Save There's something deeply satisfying about a bowl of fresh herbs, grain, and lemon that somehow tastes both simple and generous at the same time. Make this when you want to feel good about what you're eating.
Recipe FAQ
- → Can bulgur be substituted?
Yes, cooked quinoa can be used instead of bulgur to make the dish gluten-free while maintaining a similar texture and nutty flavor.
- → How long should the bulgur soak?
Bulgur needs about 10 minutes in boiling water to become tender and absorb the liquid fully before mixing with other ingredients.
- → What herbs are used in this dish?
Fresh flat-leaf parsley, mint leaves, and scallions provide a bright, herbaceous character essential to the bowl’s flavor.

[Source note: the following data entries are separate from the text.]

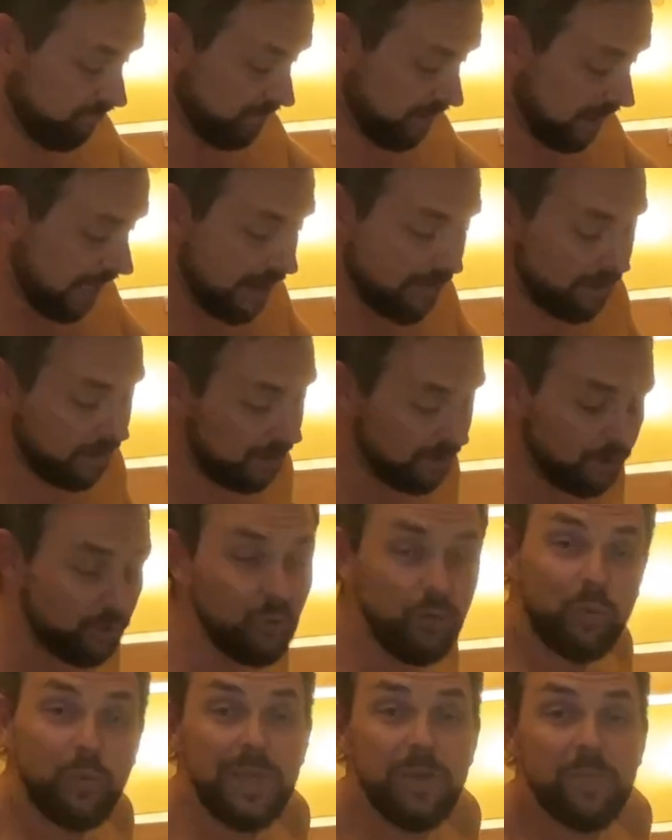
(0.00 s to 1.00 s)
carry all
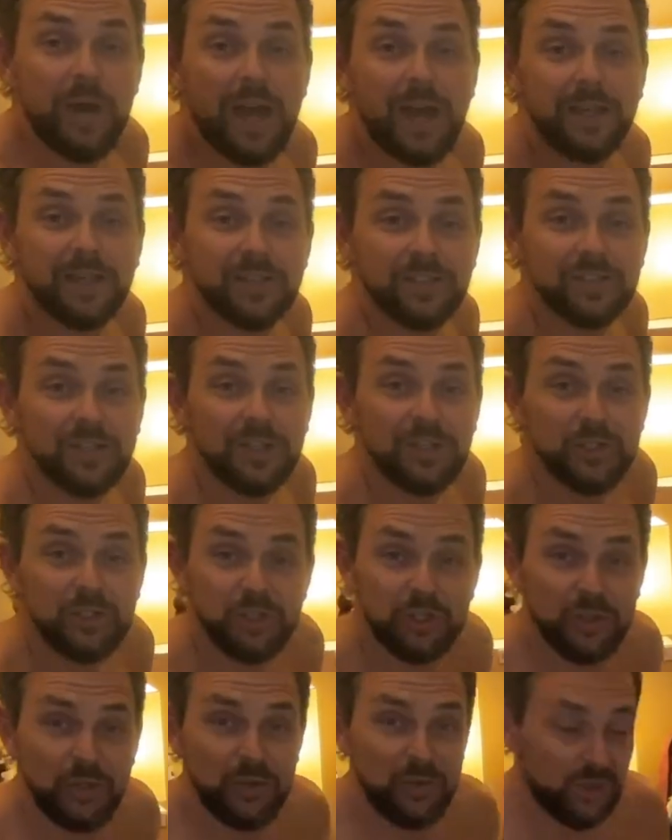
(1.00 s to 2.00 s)
the wee bags
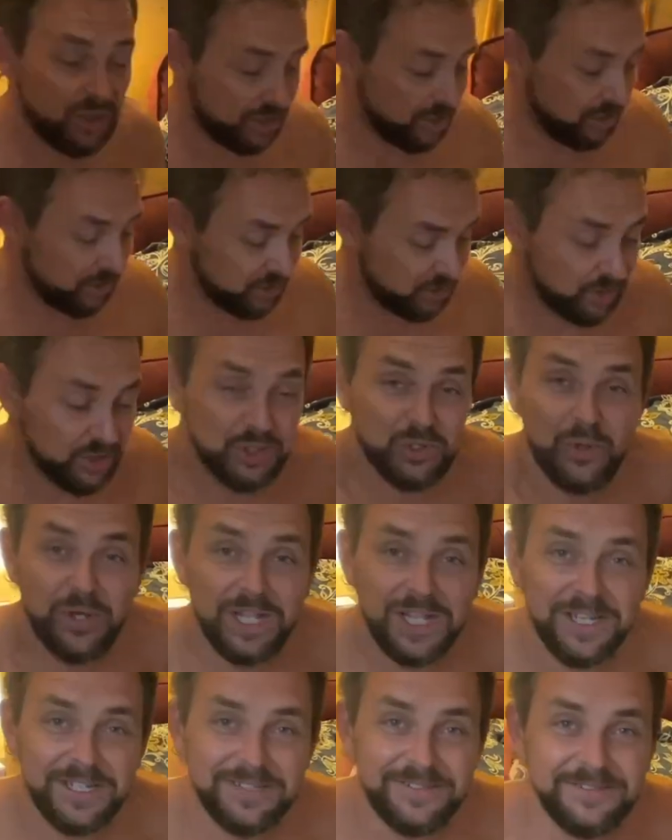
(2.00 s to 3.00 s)
to the
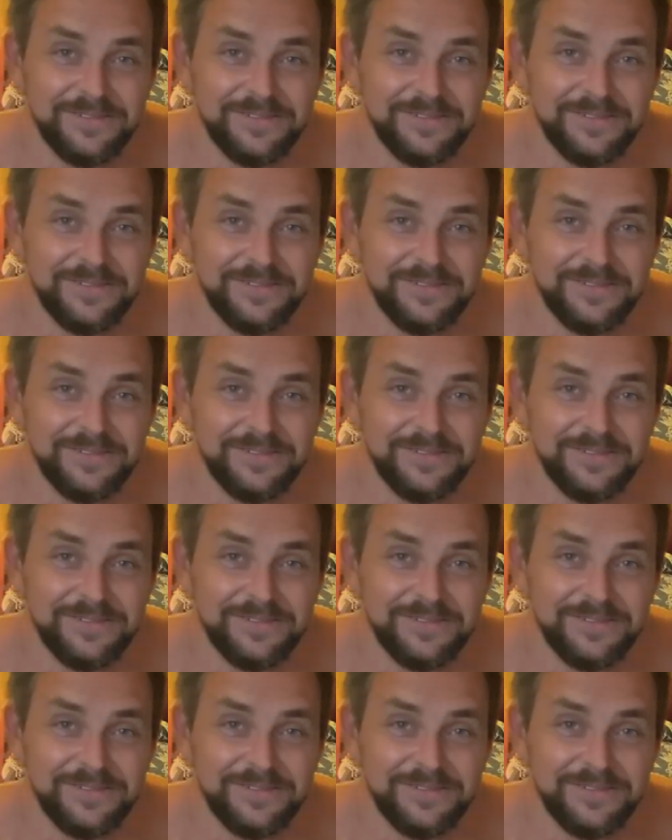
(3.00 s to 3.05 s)
toilet.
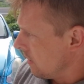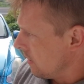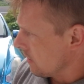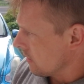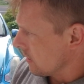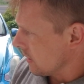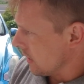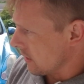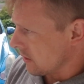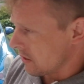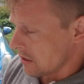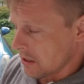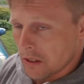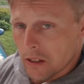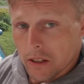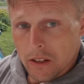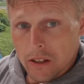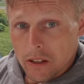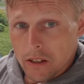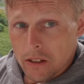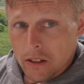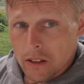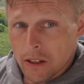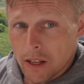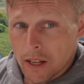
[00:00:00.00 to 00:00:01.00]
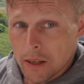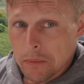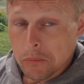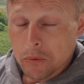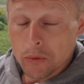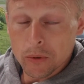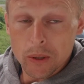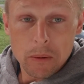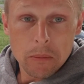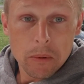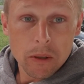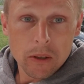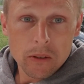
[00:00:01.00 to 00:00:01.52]
I
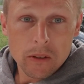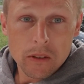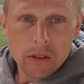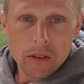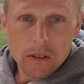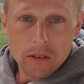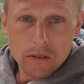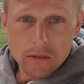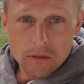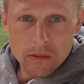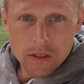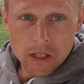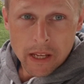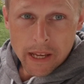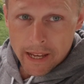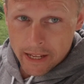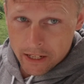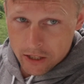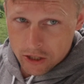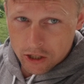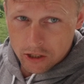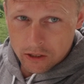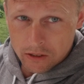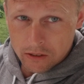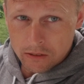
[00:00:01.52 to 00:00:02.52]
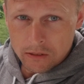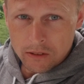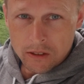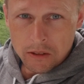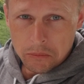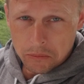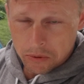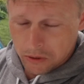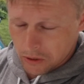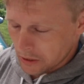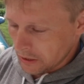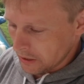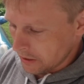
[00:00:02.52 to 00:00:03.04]
rebuilt the engine
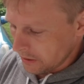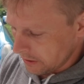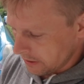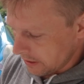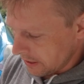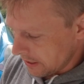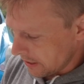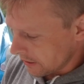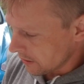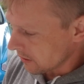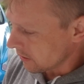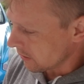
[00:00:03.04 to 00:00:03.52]
completely,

- → What dressing is recommended?
A simple lemon juice, extra virgin olive oil, minced garlic, and black pepper dressing adds a zesty and fresh flavor that complements the ingredients.
- → Can additional toppings be added?
Optional toppings like crumbled feta cheese, toasted pine nuts, and lemon wedges enhance texture and taste but can be omitted for dietary preferences.
- → How should the dish be stored?
Chilled in an airtight container, it can be kept in the refrigerator for up to 2 days while retaining freshness and flavor.